What the task asks: Start at the line with "[00:17:03.05 to 00:17:04.05]" and print every line through the end of the material below. Keep it exact and free of pictures.

*** Supplied entries Section Begins ***

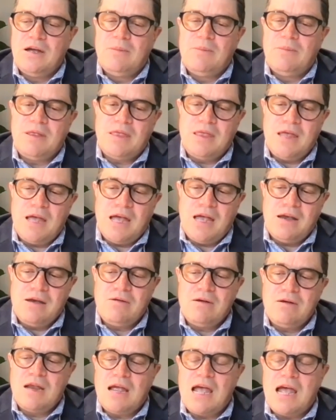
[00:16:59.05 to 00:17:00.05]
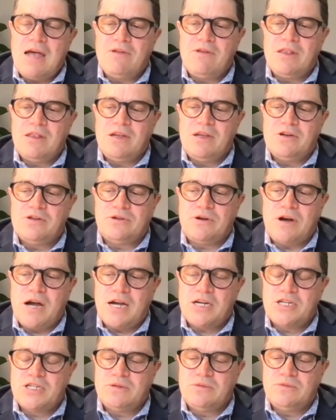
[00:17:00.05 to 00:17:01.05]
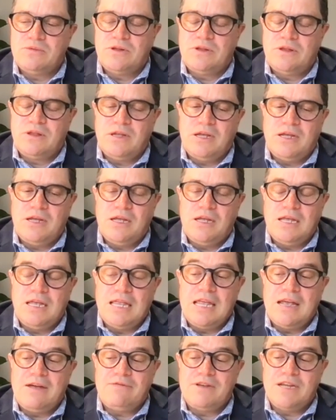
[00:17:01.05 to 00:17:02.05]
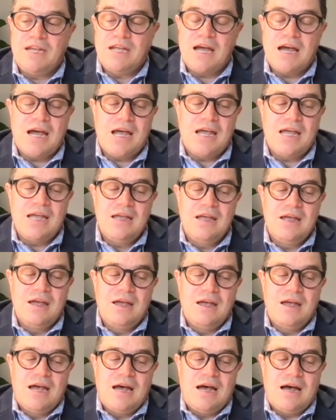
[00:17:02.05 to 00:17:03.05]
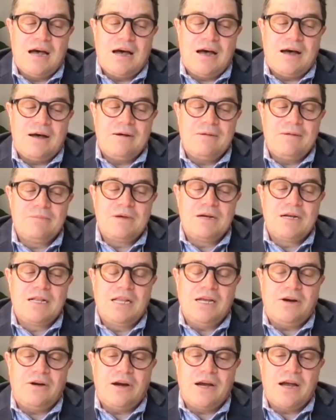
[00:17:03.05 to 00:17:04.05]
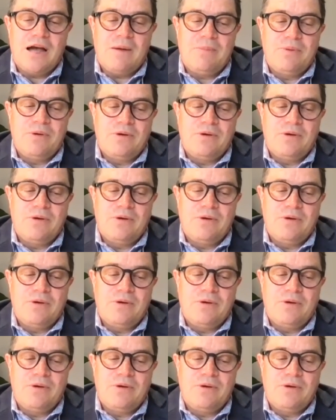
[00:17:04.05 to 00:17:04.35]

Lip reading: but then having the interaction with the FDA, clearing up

*** Supplied entries Section Ends ***

Result for this task:
[00:17:03.05 to 00:17:04.05]
[00:17:04.05 to 00:17:04.35]

Lip reading: but then having the interaction with the FDA, clearing up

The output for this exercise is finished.